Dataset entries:
Segment Open

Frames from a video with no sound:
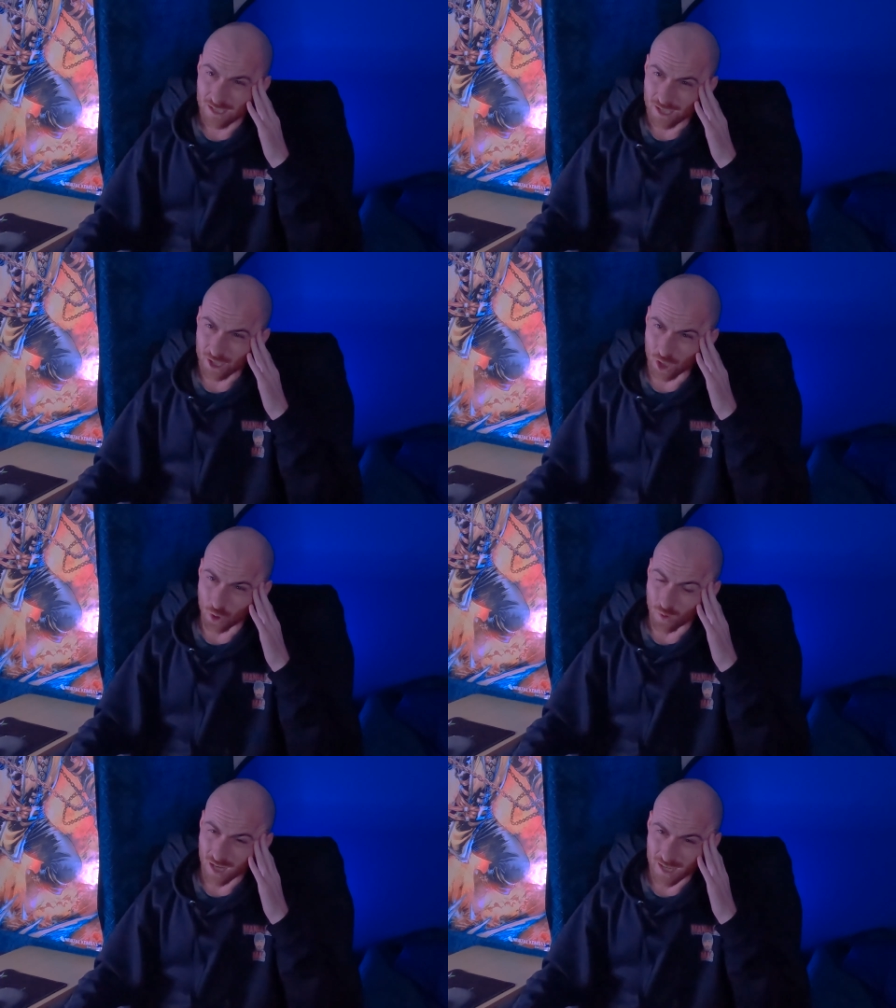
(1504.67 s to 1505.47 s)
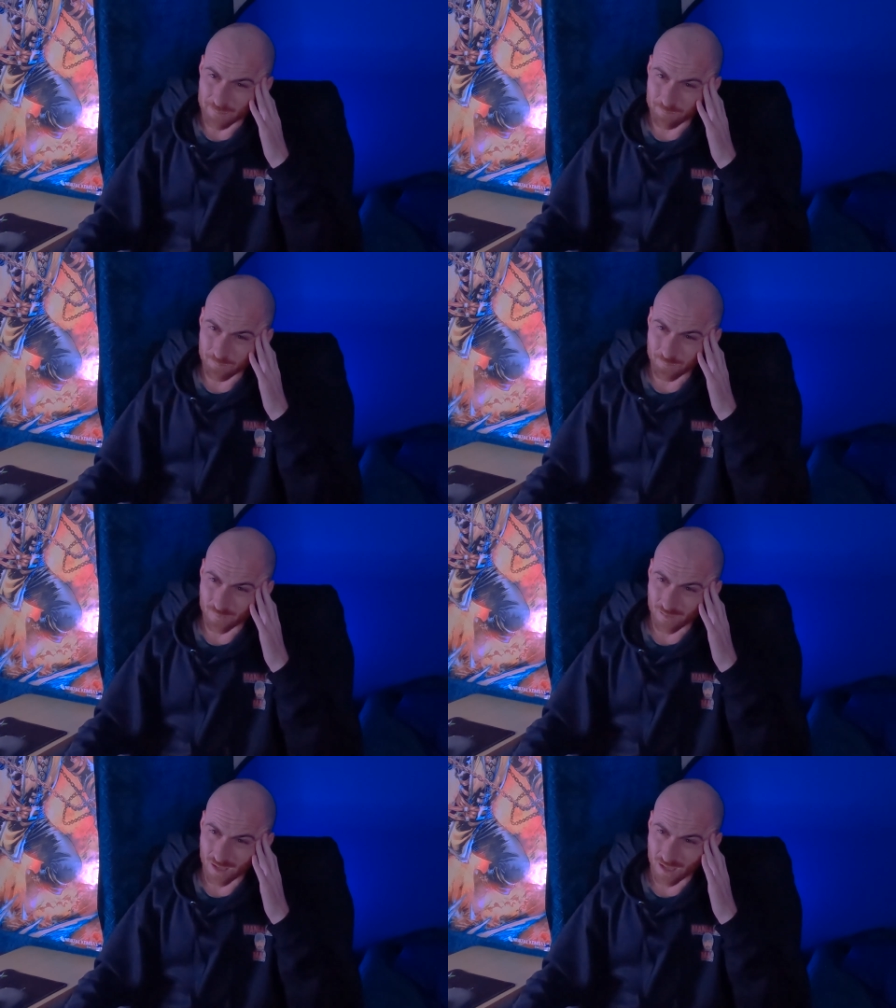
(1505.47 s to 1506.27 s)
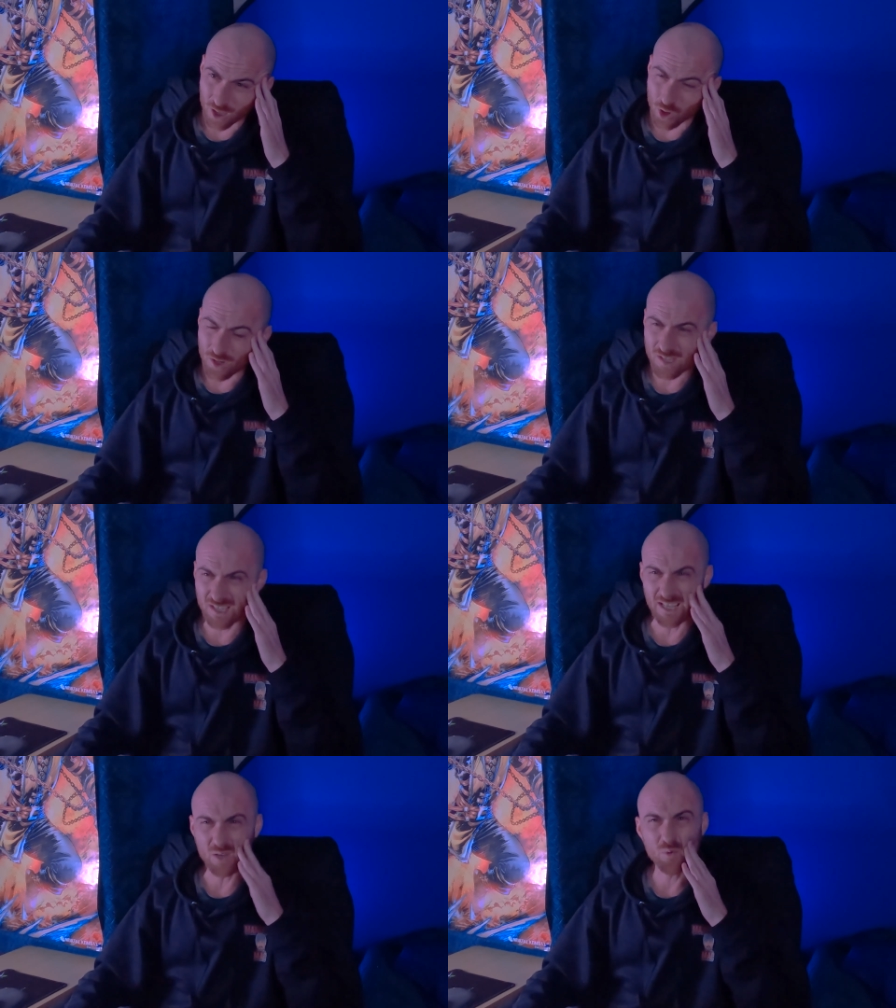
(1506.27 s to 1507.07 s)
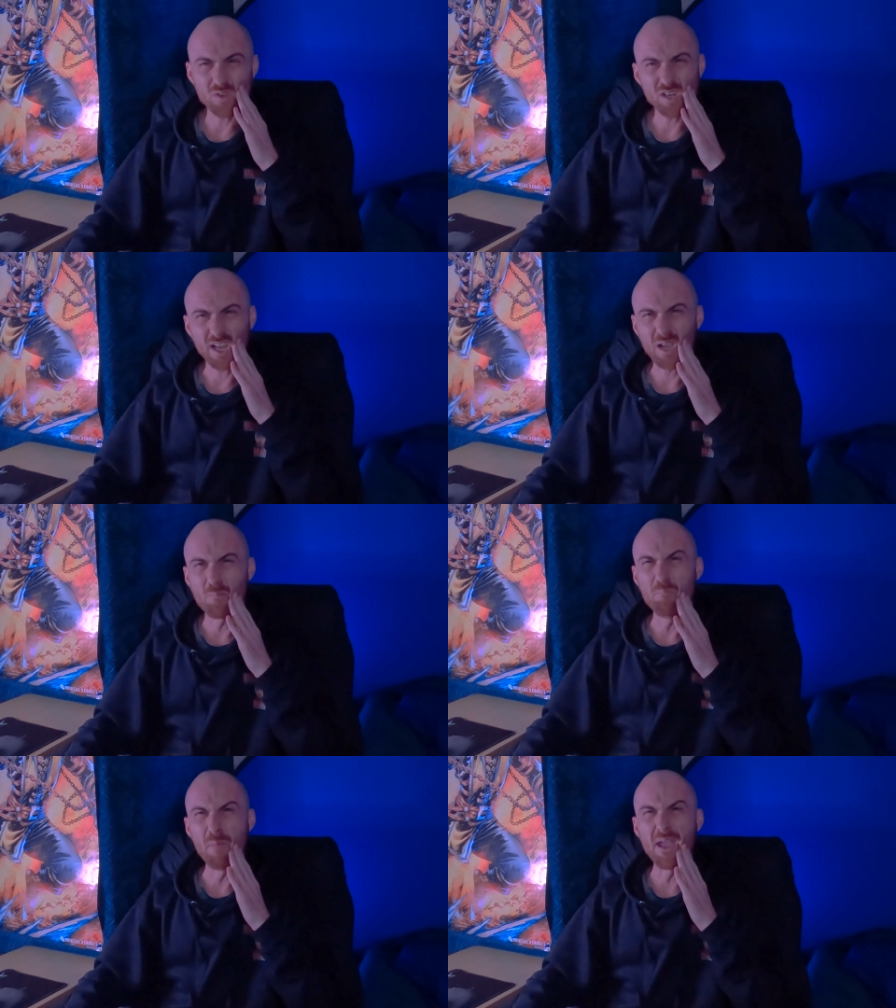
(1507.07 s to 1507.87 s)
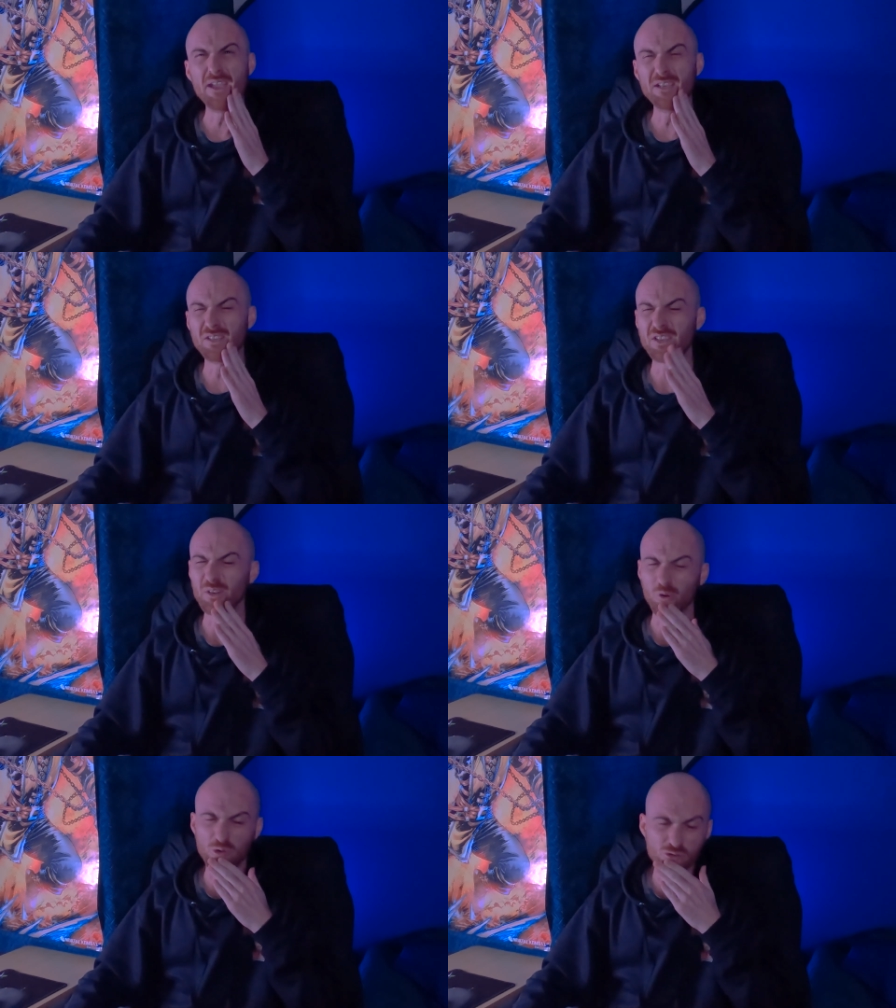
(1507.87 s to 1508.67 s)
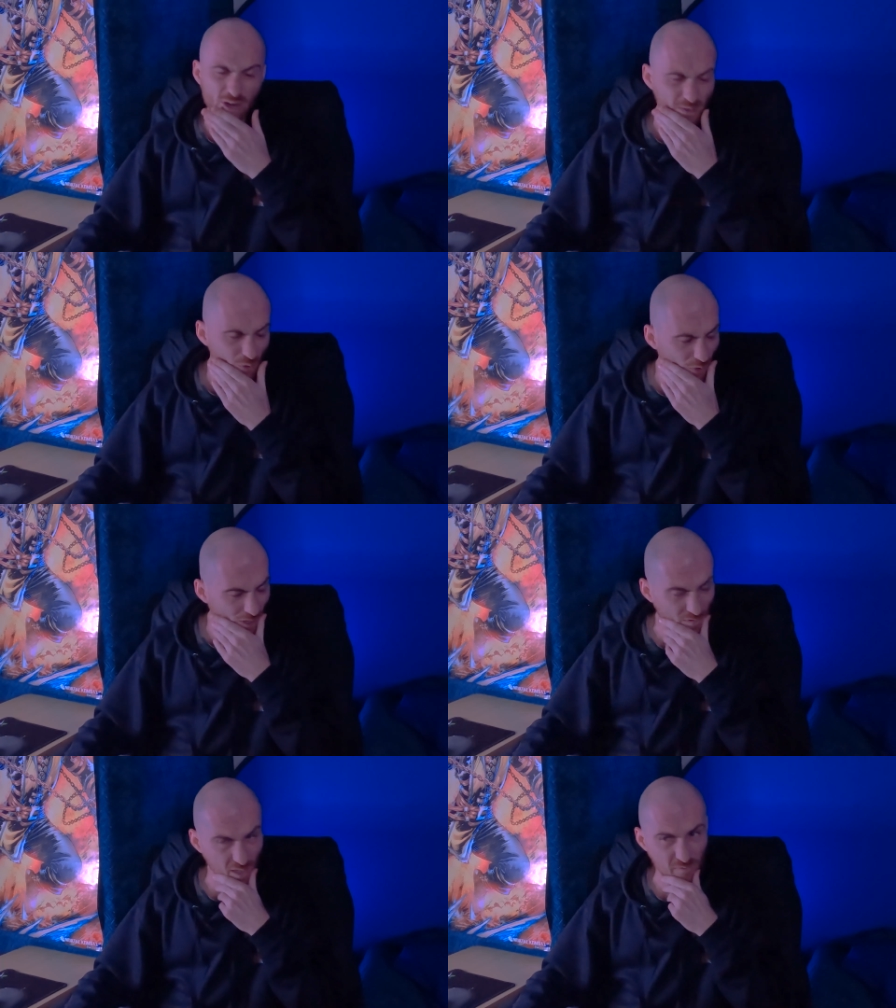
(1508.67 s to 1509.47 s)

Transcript: you know, um, honestly, it wasn't like amazing or great or nothing.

Segment Closed

Work to be completed:
Pictures must be left out. Repeat exactly the lines from the one containing "(1504.67 s to 1505.47 s)" through the final line of the data.

Written answer:
(1504.67 s to 1505.47 s)
(1505.47 s to 1506.27 s)
(1506.27 s to 1507.07 s)
(1507.07 s to 1507.87 s)
(1507.87 s to 1508.67 s)
(1508.67 s to 1509.47 s)

Transcript: you know, um, honestly, it wasn't like amazing or great or nothing.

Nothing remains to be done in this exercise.